Monday, January 19, 2009

People coming together


I have included this video by Illbebackcall, hoping that no one in the world misses seeing and hearing this song at the pre-inauguration ceremonies. In his life and songs, Pete Seeger carries the history of the Movement - all the movements for freedom and unity. I loved him up there in his flannel shirt and hand-knit cap. He was one guy who didn't buy new clothes for the ceremony, God bless him.

I believe in song. That, eating together, sledding, adopting orphaned animals and children . . . these and so many other actions seem so much more useful than thinking.

That isn't what they taught me in school. The academic tradition I labored my way through assumed serious, hard thinking was the very highest human activity. Oh, the philosophy we had to read, all of us back in the day, though I imagine core curricula are looser now. And I did read it and underline things and write papers about ideas. Yet all I remember now is the occasional soundbite, like "I think, therefore I am." (Descartes; I looked it up.) But I've known people who could no longer think; yet still existed. I'm sure I'm missing the subtleties of the argument.

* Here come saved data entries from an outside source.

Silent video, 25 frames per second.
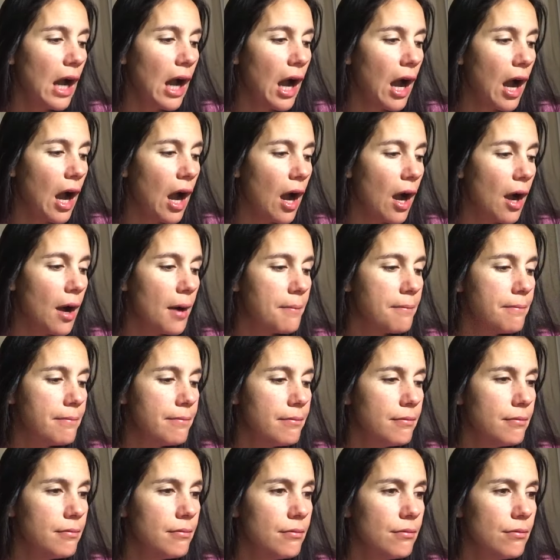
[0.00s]

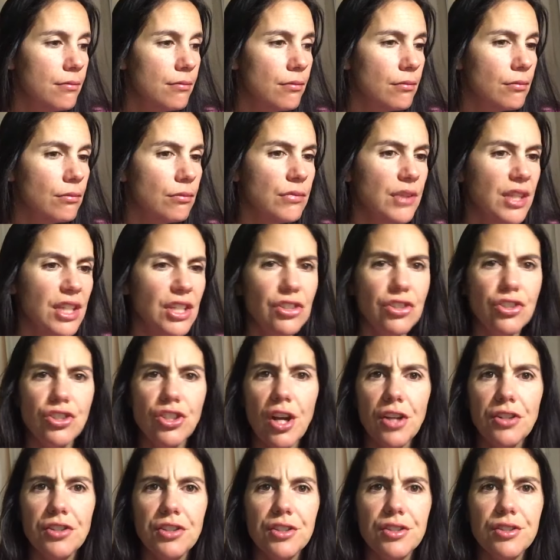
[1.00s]
Um, these
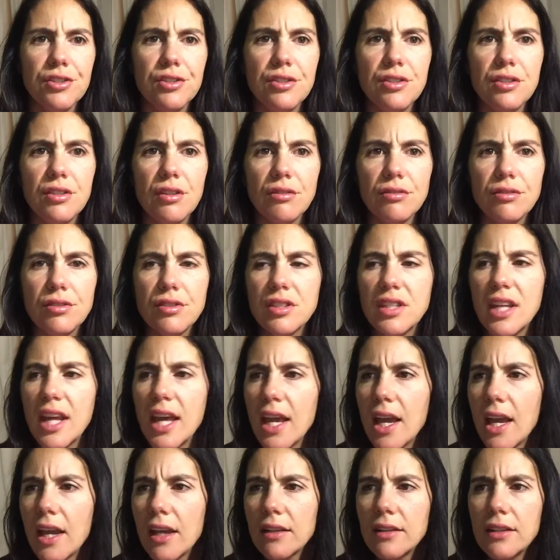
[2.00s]
judges
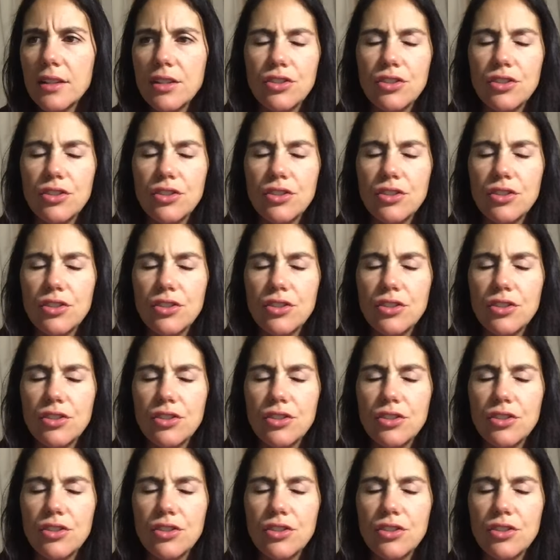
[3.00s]
stink,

Actually, this whole opening up of communication that is the internet, this giving the air waves to the people, suits me, and a lot of other people, too. We've taken to blogging, then miniblogging, as on twitter and Facebook. We post pictures of our dogs and babies, share our art. I know there's a lot of debate online, in fact, it's as ugly as a grade-school playground sometimes, and no big guy to step in and call time out. I avoid that stuff. I am less and less interested in debate. Ideas separate people.

Ideas, views, beliefs, convictions - all can separate people. I was reminded of this yesterday as we watched the stunning ceremonies in front of the Lincoln Memorial. In the midst of the finale, everyone singing, I imagined my father shaking his head, getting up to leave the room, saying, "I never thought I'd live to see a (obscenity deleted) in the White House." He didn't live to see it, just as well. Yet, while he was proud to be a racist, he and my mother were good friends with an Indian immigrant couple, very dark brown people. The woman wore a sari. That was different. I assume my father didn't share his convictions with them.

The same odd division between mental constructs and actions is true of another favorite elderly relative (who is still alive). He can come out with the kind of racist talk that turns you cold. Yet, he had a long friendship with "a black fellow" who worked with him. This human being was different, you see, than that abstraction in the man's mind. Human beings are.